### Notebook Overview: Model Step 3 – Subnetwork Development

This notebook constructs illicit-only subnetworks from the classified Bitcoin transaction dataset. It represents the third stage of the AML detection pipeline and operationalises the subgraph extraction methodology described in the thesis. The goal is to isolate self-contained clusters of illicit activity that can be further analysed and ranked.  

**Purpose**  
The notebook transforms the classified transaction data into directed graph structures that reflect the movement of Bitcoin between transactions. Starting from transactions predicted as illicit, a forward breadth-first search (BFS) expansion identifies all reachable transactions, creating a self-contained subnetwork that captures the flow of funds within that illicit cluster.  

**Key Steps**  
- Import transaction predictions and edgelist data from BigQuery.  
- Filter to include only transactions classified as illicit.  
- Use a directed graph representation (txn–txn) to model Bitcoin flows between transactions.  
- Perform a forward BFS from each illicit transaction to trace all connected downstream nodes.  
- Assign unique Subnetwork IDs and compute basic graph properties (e.g., size, node/edge count, total BTC transferred).  
- Export subnetwork tables to BigQuery for ranking and visualisation in the next stage.  

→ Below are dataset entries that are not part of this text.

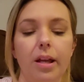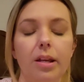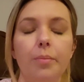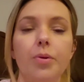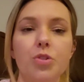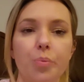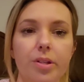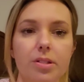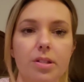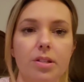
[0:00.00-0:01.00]
And in most
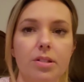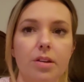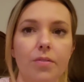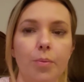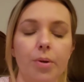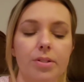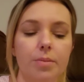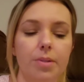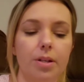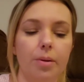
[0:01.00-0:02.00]
places, if you bring
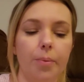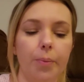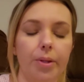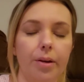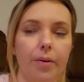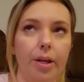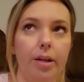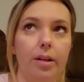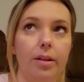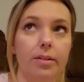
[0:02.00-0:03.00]
something up without
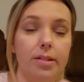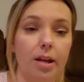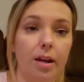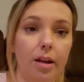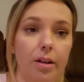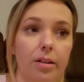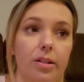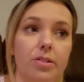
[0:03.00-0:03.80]
a tag,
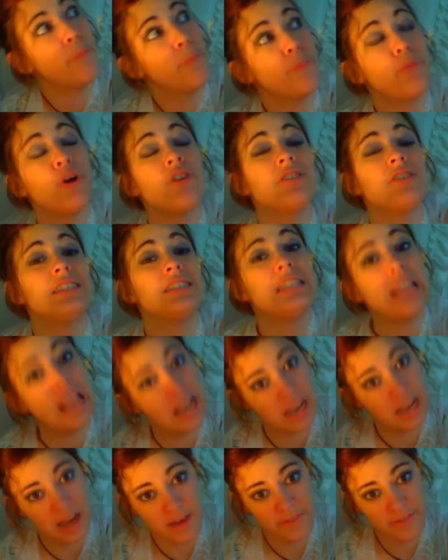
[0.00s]
But I
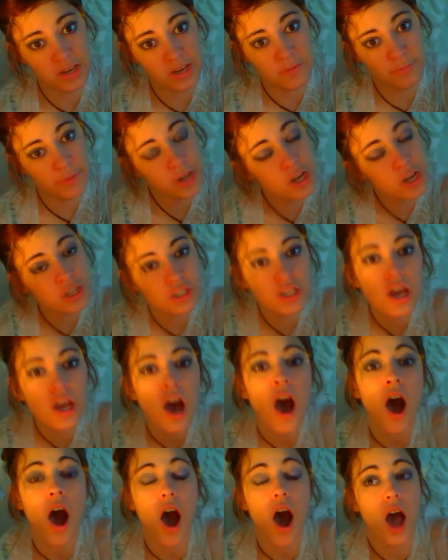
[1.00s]
still love it because
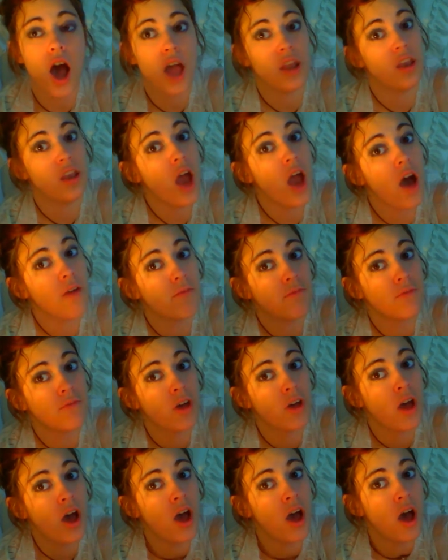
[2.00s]
I love
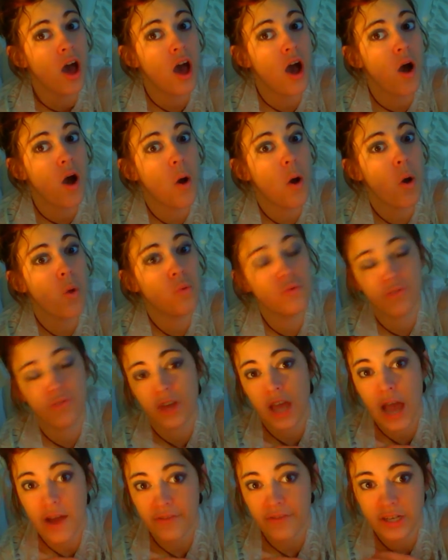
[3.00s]
all the
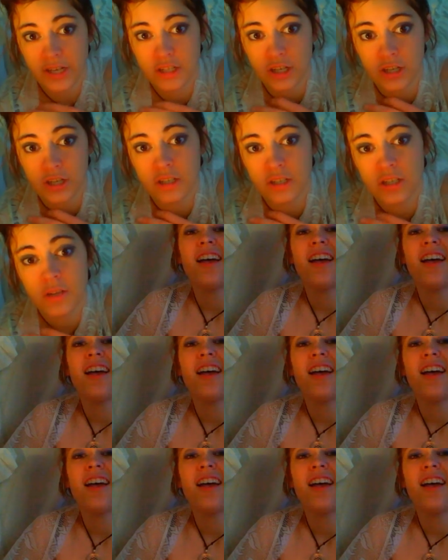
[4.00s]
characters.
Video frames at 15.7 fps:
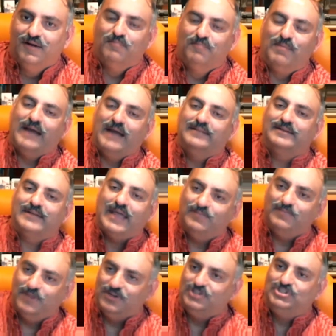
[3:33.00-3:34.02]
By the
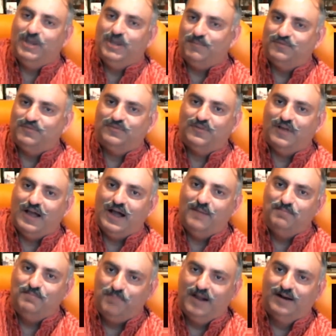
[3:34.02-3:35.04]
time the ships
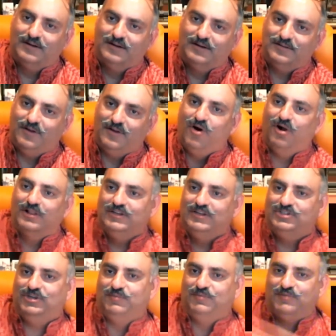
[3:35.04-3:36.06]
are built, all these
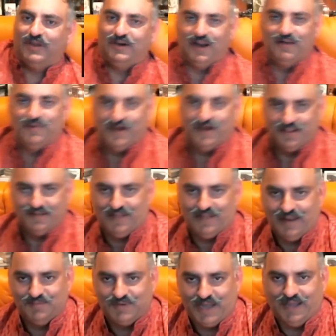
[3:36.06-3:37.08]
ships get delivered at the
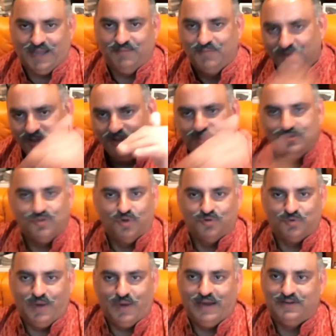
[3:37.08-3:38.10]
same time,
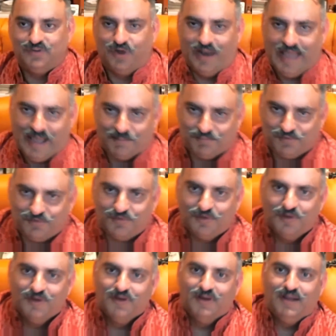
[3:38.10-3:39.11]
those rates collapse.
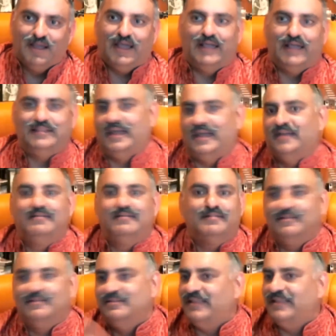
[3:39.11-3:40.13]
And then
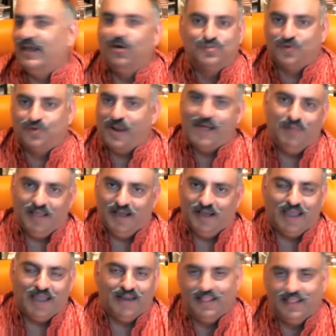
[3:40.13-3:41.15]
they go scrambling
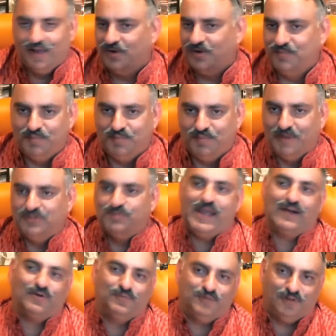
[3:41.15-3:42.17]
again and they got a bunch of
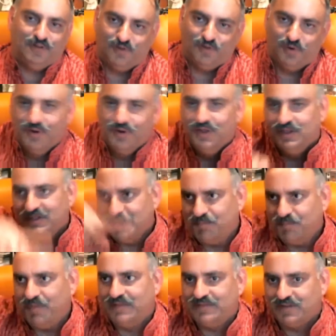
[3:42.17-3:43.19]
bankruptcy. So the
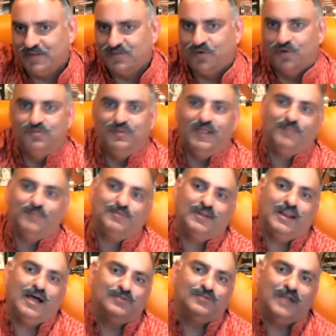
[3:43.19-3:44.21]
business goes through these ups and
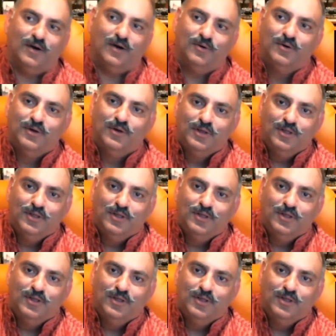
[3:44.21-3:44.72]
downs. Now,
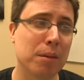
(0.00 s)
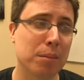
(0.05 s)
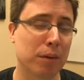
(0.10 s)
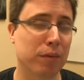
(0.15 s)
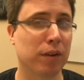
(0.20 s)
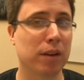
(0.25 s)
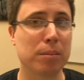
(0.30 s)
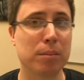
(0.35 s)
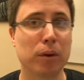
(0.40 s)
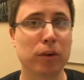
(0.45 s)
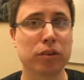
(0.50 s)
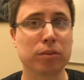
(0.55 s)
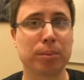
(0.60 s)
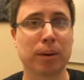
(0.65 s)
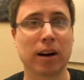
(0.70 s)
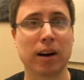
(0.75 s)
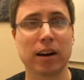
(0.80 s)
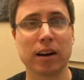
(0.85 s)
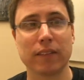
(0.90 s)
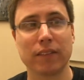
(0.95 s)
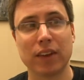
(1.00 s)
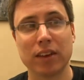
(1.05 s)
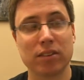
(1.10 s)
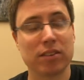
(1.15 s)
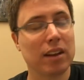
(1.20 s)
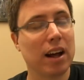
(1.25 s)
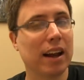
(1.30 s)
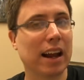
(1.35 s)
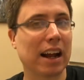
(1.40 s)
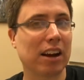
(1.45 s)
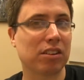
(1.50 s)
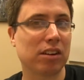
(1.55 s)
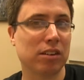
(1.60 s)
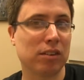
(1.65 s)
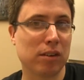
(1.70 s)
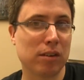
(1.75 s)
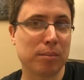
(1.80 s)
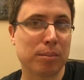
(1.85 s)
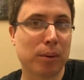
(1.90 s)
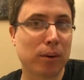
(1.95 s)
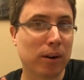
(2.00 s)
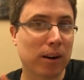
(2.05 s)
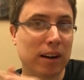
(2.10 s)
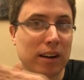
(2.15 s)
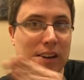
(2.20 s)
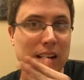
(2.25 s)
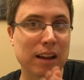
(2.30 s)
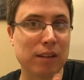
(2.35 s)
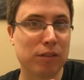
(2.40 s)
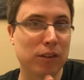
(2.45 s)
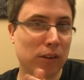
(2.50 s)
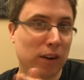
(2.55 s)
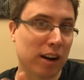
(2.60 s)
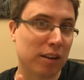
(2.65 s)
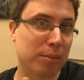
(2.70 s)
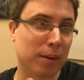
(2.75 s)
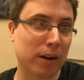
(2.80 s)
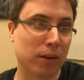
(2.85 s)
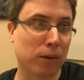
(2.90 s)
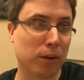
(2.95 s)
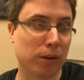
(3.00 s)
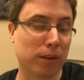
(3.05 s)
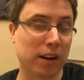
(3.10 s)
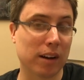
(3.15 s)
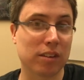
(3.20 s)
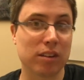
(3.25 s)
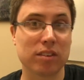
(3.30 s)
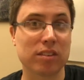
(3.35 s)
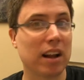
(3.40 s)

But for the most part, it's not actually too important if you're off by 1/4 inch.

This process produces a collection of reproducible subnetworks that represent individual clusters of illicit Bitcoin activity. By isolating and structuring these networks, subsequent ranking and visualisation can focus on the most influential or financially significant regions of the transaction graph.  

**Context and Attribution**  
This notebook forms part of the technical work developed in support of the research thesis titled:  
_“Detection, Ranking and Visualisation of Money Laundering Networks on the Bitcoin Blockchain”_  
by Jennifer Payne (RMIT University).  

GitHub Repository: [https://github.com/majorpayne-2021/rmit_master_thesis](https://github.com/majorpayne-2021/rmit_master_thesis)  
Elliptic++ Dataset Source: [https://github.com/git-disl/EllipticPlusPlus](https://github.com/git-disl/EllipticPlusPlus)


In [1]:
# Data cleaning and manipulation
import pandas as pd
import numpy as np
import math
import time

# GCP libraries
from pandas_gbq import to_gbq # write pandas df to a GCP BigQuery table
import gcsfs
import importlib.util
import os
import inspect

# Set up display options
pd.set_option('display.max_columns', None)
pd.set_option('display.max_rows', None)
pd.set_option('display.float_format', lambda x: '%.4f' % x)

# Suppress FutureWarnings
import warnings
warnings.simplefilter(action='ignore', category=FutureWarning)


--------------
##### Read in Txn Subnetwork Classes & Modules
--------------


In [2]:
# Define bucket and file path
bucket_name = "thesis_classes"
file_name = "txn_subnetworks.py"
gcs_path = f"gs://{bucket_name}/{file_name}"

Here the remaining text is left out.